Mustardbox disco lights
I almost forgot to mention that Mustardbox has disco lights!

Mustardbox 713 is easy to find using Google Maps. It’s open from 9:00 a.m. until 8:30 p.m., seven days a week. Follow Mustardbox 713 on Instagram.


  1. Albert

    What a bizarre setting for a Korean corn dog stand. I hope he is very busy or perhaps rather move his corn dog stand closer to Joburg. It looks yummy.

    • 2summers

      Bizarre and yet oddly fitting! Maybe he’ll expand eventually.

  2. dizzylexa

    I’m off to try them as I need to go that way soon, it all sounds so yummy.

    • 2summers

      I can’t wait to hear what you think!

  3. AutumnAshbough

    I can’t believe I live in Southern California and have never heard of Korean corndogs. How is this possible, especially since they have cheese?! They look delicious.

    • 2summers

      Well, now you must go find the nearest Korean corn dog stand in LA and report back.

  4. catji

    Dammmn! 🙂

    And +1 for diversity.
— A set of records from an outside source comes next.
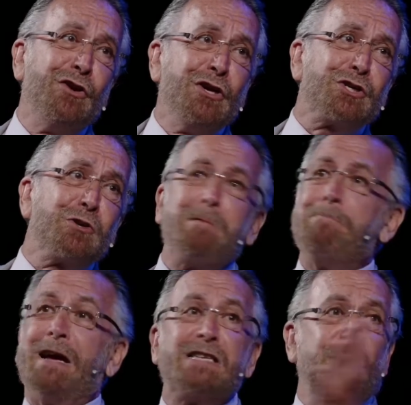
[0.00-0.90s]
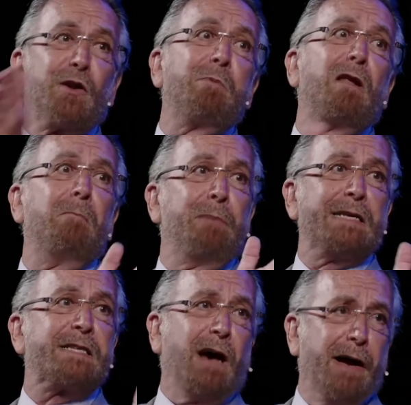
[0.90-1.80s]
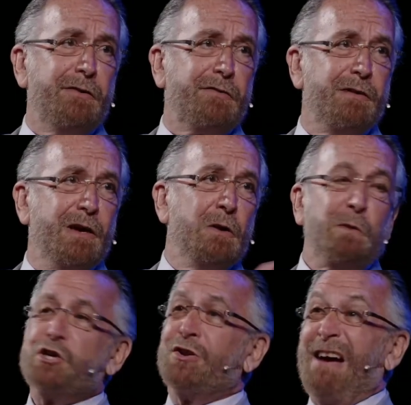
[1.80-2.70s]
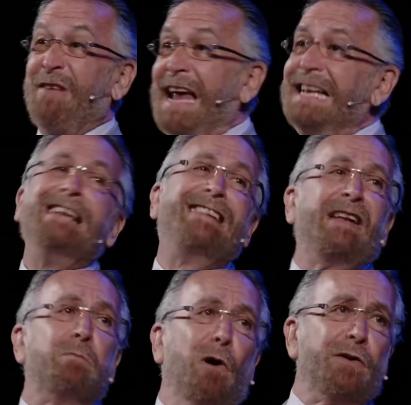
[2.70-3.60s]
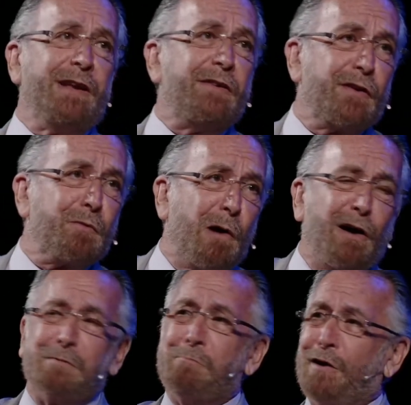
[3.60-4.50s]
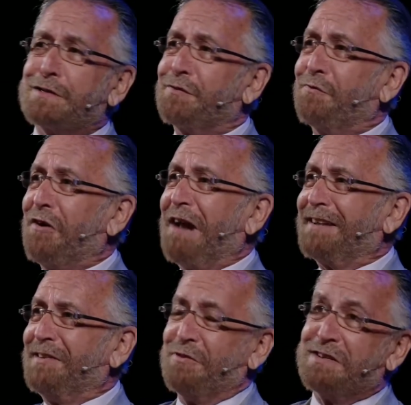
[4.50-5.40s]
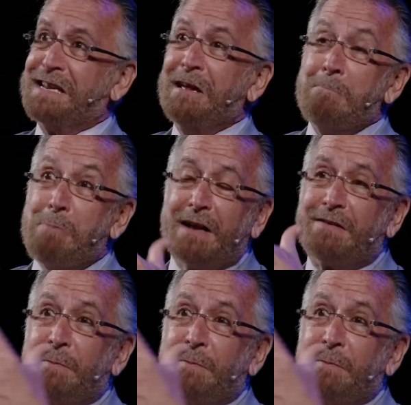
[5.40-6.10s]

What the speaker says: should be based on a plant-based diet. We shouldn't have any dead bodies as part and parcel of our activity. But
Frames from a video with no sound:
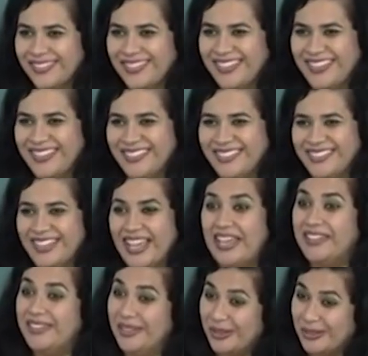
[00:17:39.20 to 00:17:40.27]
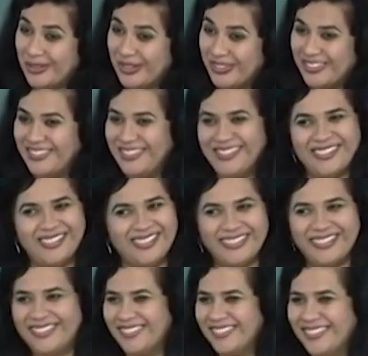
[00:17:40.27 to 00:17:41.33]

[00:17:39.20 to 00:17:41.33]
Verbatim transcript: yes, anti-authoritarian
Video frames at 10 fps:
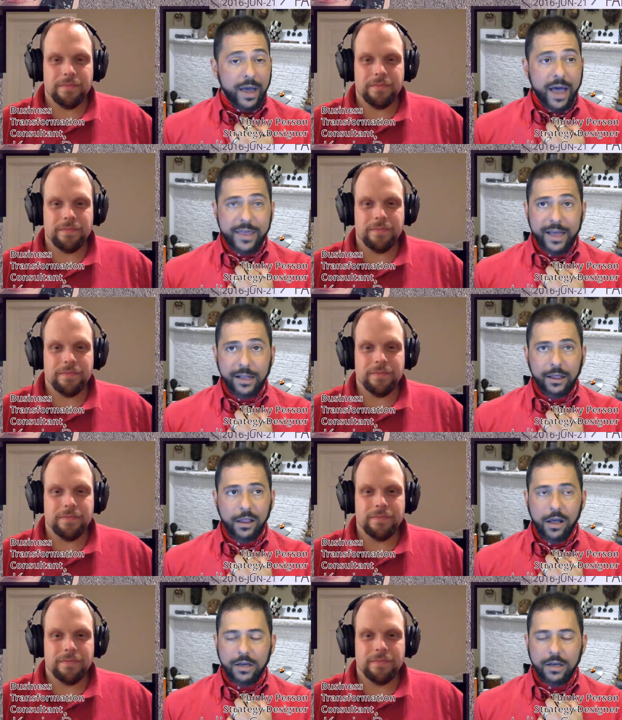Speaker 1: And they had
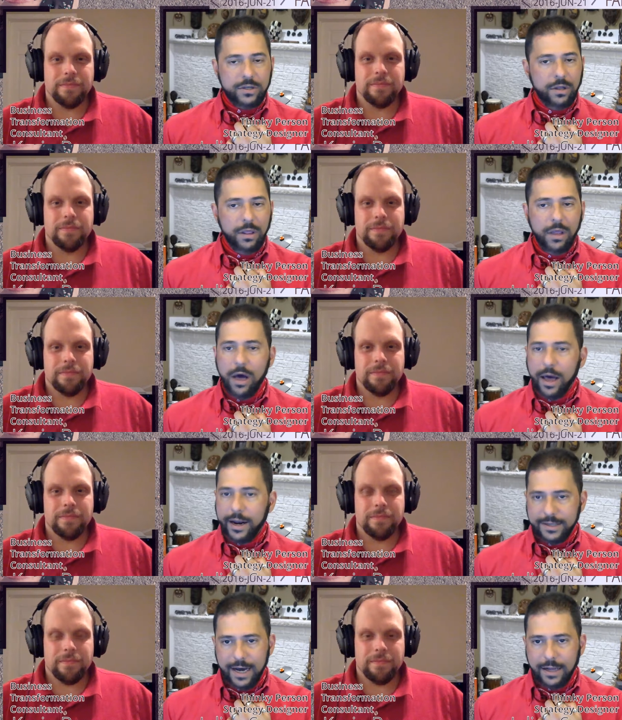lost a lot of
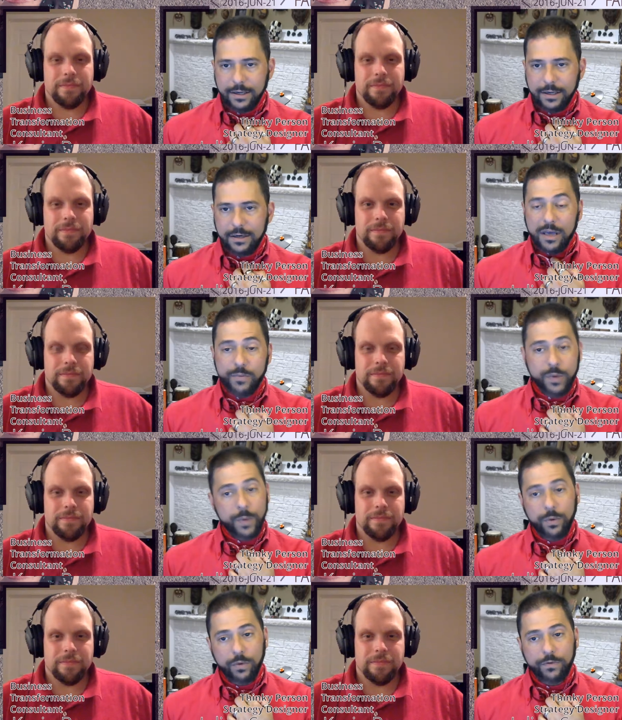talent,
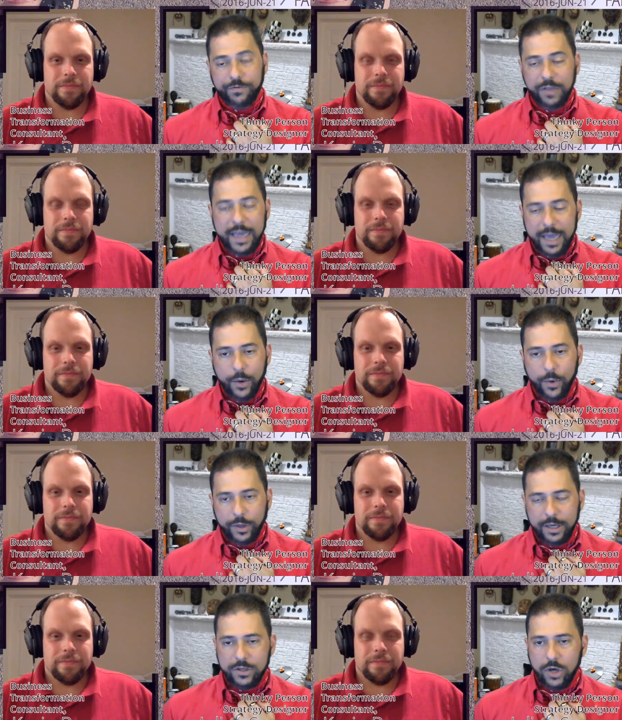people fleeing what
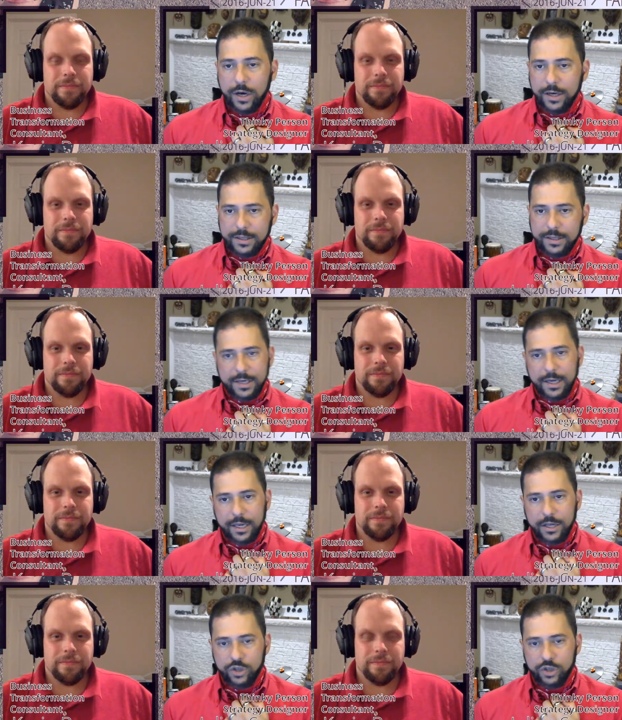they saw as a
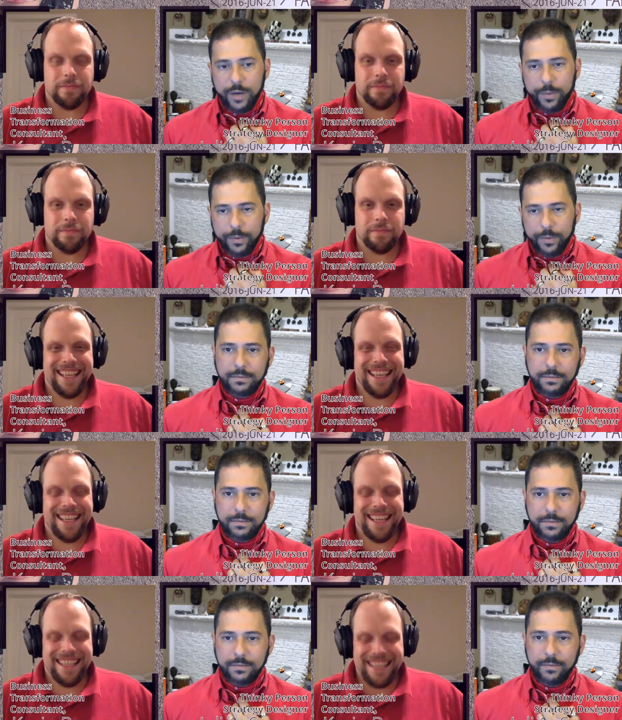sinking ship.
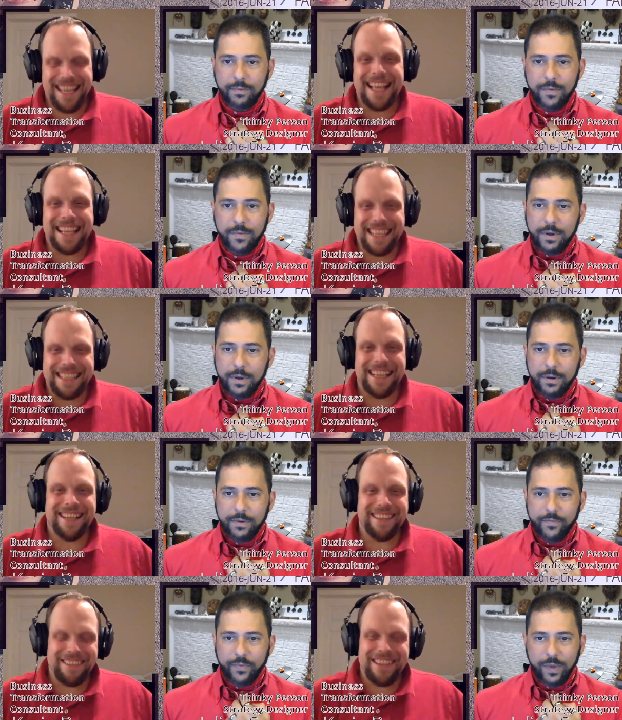
Speaker 2: Yeah, that
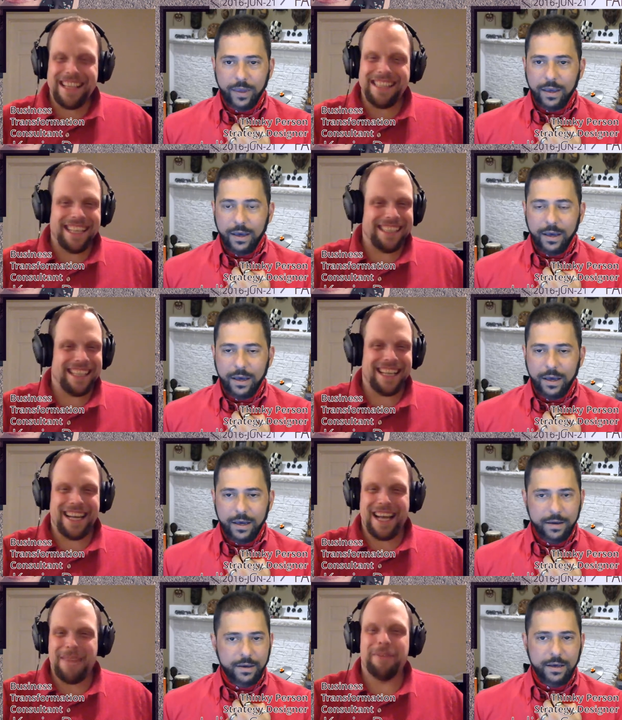sounds like a
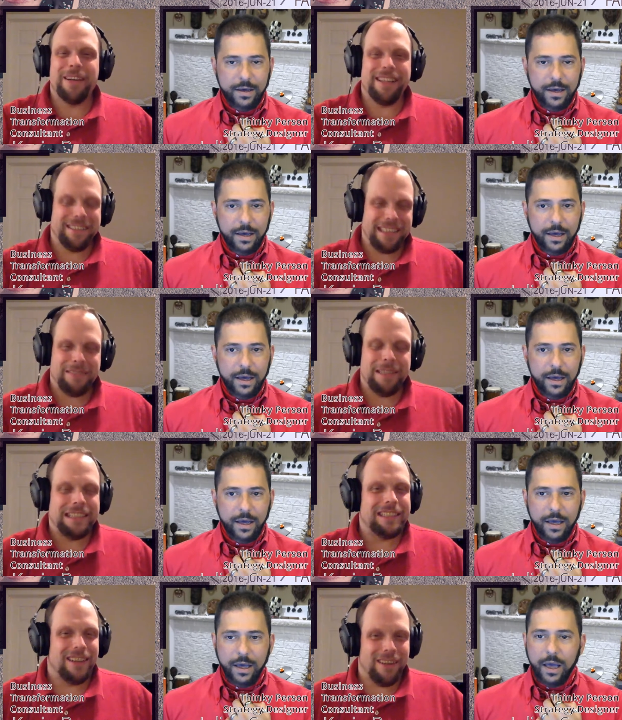high morale
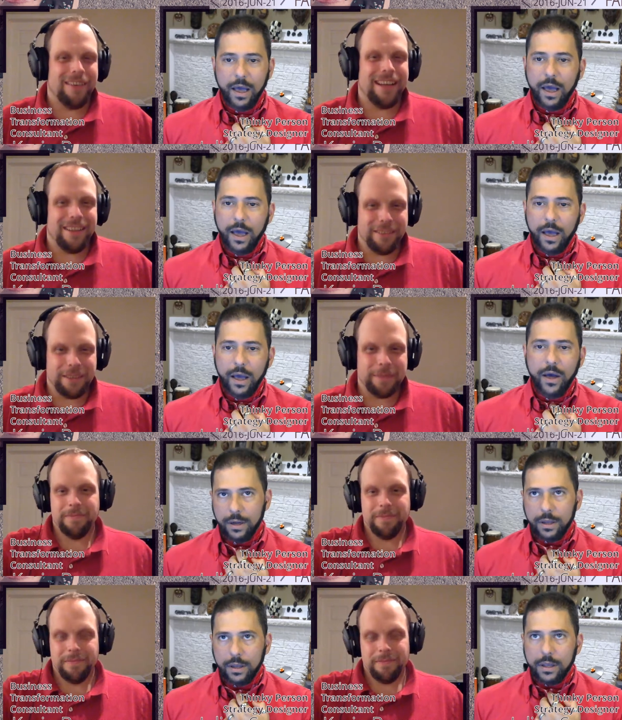situation all around.
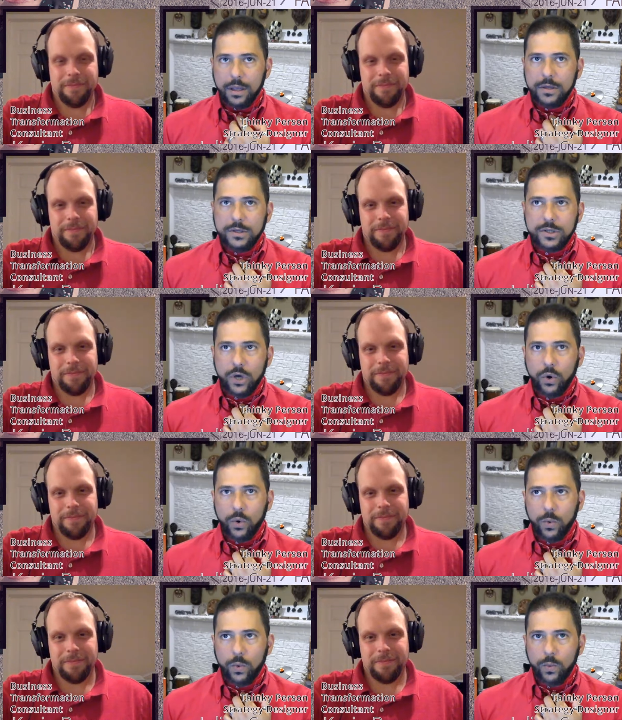
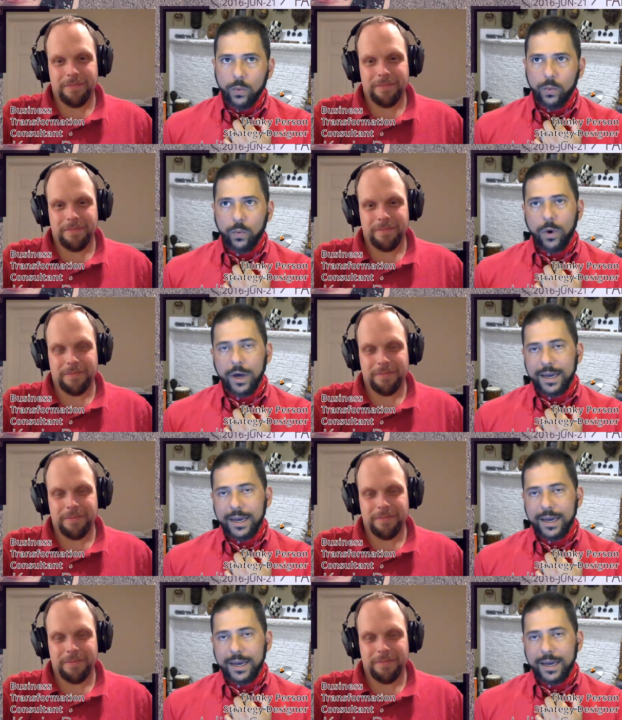
Speaker 1: So what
I would never have known, we have Korean, and Syrian. …Bring it on! 🙂

    btw, I’ve been watching cooking channels a lot lately [on youtube and tiktok] and maybe most of them Korean – there are a lot!

    • 2summers

      Yes, it seems that Korean food (and culture) is a hot global trend. and it’s nice that Joburg is keeping up with the times!